BEGIN Data under study

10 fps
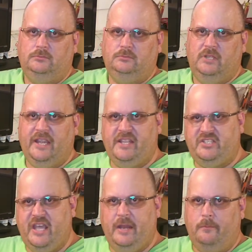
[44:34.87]
Like I
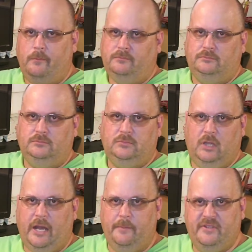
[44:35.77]
said, a
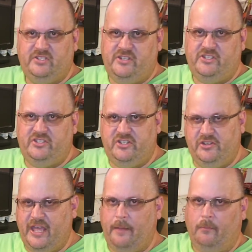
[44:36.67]
lot of businesses do
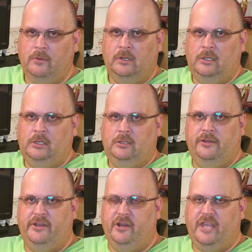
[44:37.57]
that.
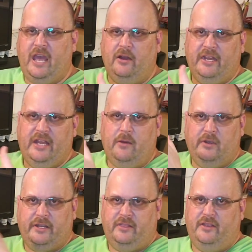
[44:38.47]
Their accounting
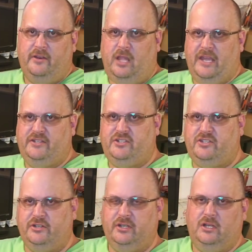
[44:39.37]
network, their lines are
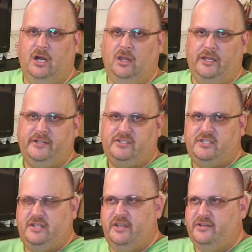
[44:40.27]
certain colors, and
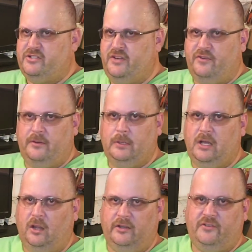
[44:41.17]
there's different
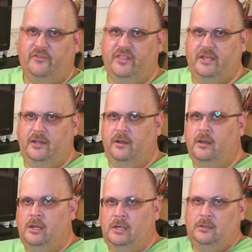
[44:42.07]
colors for the uh,
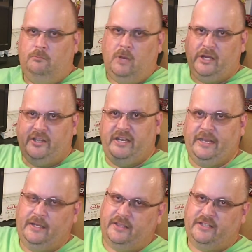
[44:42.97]

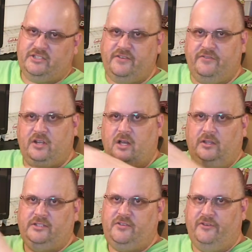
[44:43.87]
marketing, and there's different
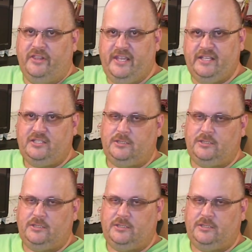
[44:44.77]
colors for this.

END Data under study

*Work to complete*: Retype the records in full. Do not carry over the images.

*Solution for this task*:
10 fps
[44:34.87]
Like I
[44:35.77]
said, a
[44:36.67]
lot of businesses do
[44:37.57]
that.
[44:38.47]
Their accounting
[44:39.37]
network, their lines are
[44:40.27]
certain colors, and
[44:41.17]
there's different
[44:42.07]
colors for the uh,
[44:42.97]

[44:43.87]
marketing, and there's different
[44:44.77]
colors for this.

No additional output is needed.